RECORDED INFORMATION:
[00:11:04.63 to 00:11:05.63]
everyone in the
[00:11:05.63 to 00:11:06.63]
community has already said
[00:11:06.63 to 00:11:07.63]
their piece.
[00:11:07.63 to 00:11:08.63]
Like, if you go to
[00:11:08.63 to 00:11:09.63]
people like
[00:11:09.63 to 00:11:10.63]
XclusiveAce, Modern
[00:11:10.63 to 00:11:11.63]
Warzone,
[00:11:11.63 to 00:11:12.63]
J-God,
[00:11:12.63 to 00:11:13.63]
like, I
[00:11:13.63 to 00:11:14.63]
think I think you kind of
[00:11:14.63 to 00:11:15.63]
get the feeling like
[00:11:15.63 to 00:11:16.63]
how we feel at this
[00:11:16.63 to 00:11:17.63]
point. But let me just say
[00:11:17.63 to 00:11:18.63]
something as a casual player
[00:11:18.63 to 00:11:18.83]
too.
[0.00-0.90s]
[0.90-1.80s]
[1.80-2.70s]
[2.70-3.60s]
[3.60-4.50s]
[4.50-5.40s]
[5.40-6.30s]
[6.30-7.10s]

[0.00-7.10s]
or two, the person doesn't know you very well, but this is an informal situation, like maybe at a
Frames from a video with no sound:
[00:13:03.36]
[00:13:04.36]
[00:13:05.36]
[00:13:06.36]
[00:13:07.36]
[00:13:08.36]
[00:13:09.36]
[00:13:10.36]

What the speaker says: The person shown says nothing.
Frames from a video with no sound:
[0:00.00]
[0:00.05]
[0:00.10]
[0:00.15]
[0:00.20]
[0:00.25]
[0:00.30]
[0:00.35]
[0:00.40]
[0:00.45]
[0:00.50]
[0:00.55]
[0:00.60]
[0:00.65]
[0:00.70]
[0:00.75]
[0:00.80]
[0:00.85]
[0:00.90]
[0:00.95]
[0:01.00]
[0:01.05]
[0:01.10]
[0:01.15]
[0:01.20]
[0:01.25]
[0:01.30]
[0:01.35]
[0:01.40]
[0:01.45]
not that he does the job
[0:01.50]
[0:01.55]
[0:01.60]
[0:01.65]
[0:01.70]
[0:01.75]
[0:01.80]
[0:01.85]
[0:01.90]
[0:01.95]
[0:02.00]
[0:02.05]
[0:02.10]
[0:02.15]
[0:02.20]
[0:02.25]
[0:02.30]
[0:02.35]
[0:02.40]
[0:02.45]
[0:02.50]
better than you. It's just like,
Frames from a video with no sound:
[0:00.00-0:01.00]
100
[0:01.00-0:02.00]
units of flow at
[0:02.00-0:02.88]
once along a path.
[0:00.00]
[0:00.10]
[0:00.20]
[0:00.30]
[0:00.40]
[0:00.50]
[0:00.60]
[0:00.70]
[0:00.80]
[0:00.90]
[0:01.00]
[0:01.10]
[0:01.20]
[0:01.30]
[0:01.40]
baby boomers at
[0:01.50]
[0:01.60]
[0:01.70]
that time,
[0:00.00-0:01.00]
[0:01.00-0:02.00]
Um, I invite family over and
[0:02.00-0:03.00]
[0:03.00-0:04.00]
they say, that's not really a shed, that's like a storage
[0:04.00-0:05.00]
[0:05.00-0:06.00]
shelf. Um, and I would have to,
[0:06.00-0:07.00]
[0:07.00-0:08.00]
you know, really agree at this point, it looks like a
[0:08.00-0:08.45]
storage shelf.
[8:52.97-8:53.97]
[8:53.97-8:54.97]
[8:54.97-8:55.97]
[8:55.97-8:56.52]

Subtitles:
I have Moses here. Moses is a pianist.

EXERCISE DESCRIPTION: Copy out the records above without altering anything.

RESULT BELOW:
[00:11:04.63 to 00:11:05.63]
everyone in the
[00:11:05.63 to 00:11:06.63]
community has already said
[00:11:06.63 to 00:11:07.63]
their piece.
[00:11:07.63 to 00:11:08.63]
Like, if you go to
[00:11:08.63 to 00:11:09.63]
people like
[00:11:09.63 to 00:11:10.63]
XclusiveAce, Modern
[00:11:10.63 to 00:11:11.63]
Warzone,
[00:11:11.63 to 00:11:12.63]
J-God,
[00:11:12.63 to 00:11:13.63]
like, I
[00:11:13.63 to 00:11:14.63]
think I think you kind of
[00:11:14.63 to 00:11:15.63]
get the feeling like
[00:11:15.63 to 00:11:16.63]
how we feel at this
[00:11:16.63 to 00:11:17.63]
point. But let me just say
[00:11:17.63 to 00:11:18.63]
something as a casual player
[00:11:18.63 to 00:11:18.83]
too.
[0.00-0.90s]
[0.90-1.80s]
[1.80-2.70s]
[2.70-3.60s]
[3.60-4.50s]
[4.50-5.40s]
[5.40-6.30s]
[6.30-7.10s]

[0.00-7.10s]
or two, the person doesn't know you very well, but this is an informal situation, like maybe at a
Frames from a video with no sound:
[00:13:03.36]
[00:13:04.36]
[00:13:05.36]
[00:13:06.36]
[00:13:07.36]
[00:13:08.36]
[00:13:09.36]
[00:13:10.36]

What the speaker says: The person shown says nothing.
Frames from a video with no sound:
[0:00.00]
[0:00.05]
[0:00.10]
[0:00.15]
[0:00.20]
[0:00.25]
[0:00.30]
[0:00.35]
[0:00.40]
[0:00.45]
[0:00.50]
[0:00.55]
[0:00.60]
[0:00.65]
[0:00.70]
[0:00.75]
[0:00.80]
[0:00.85]
[0:00.90]
[0:00.95]
[0:01.00]
[0:01.05]
[0:01.10]
[0:01.15]
[0:01.20]
[0:01.25]
[0:01.30]
[0:01.35]
[0:01.40]
[0:01.45]
not that he does the job
[0:01.50]
[0:01.55]
[0:01.60]
[0:01.65]
[0:01.70]
[0:01.75]
[0:01.80]
[0:01.85]
[0:01.90]
[0:01.95]
[0:02.00]
[0:02.05]
[0:02.10]
[0:02.15]
[0:02.20]
[0:02.25]
[0:02.30]
[0:02.35]
[0:02.40]
[0:02.45]
[0:02.50]
better than you. It's just like,
Frames from a video with no sound:
[0:00.00-0:01.00]
100
[0:01.00-0:02.00]
units of flow at
[0:02.00-0:02.88]
once along a path.
[0:00.00]
[0:00.10]
[0:00.20]
[0:00.30]
[0:00.40]
[0:00.50]
[0:00.60]
[0:00.70]
[0:00.80]
[0:00.90]
[0:01.00]
[0:01.10]
[0:01.20]
[0:01.30]
[0:01.40]
baby boomers at
[0:01.50]
[0:01.60]
[0:01.70]
that time,
[0:00.00-0:01.00]
[0:01.00-0:02.00]
Um, I invite family over and
[0:02.00-0:03.00]
[0:03.00-0:04.00]
they say, that's not really a shed, that's like a storage
[0:04.00-0:05.00]
[0:05.00-0:06.00]
shelf. Um, and I would have to,
[0:06.00-0:07.00]
[0:07.00-0:08.00]
you know, really agree at this point, it looks like a
[0:08.00-0:08.45]
storage shelf.
[8:52.97-8:53.97]
[8:53.97-8:54.97]
[8:54.97-8:55.97]
[8:55.97-8:56.52]

Subtitles:
I have Moses here. Moses is a pianist.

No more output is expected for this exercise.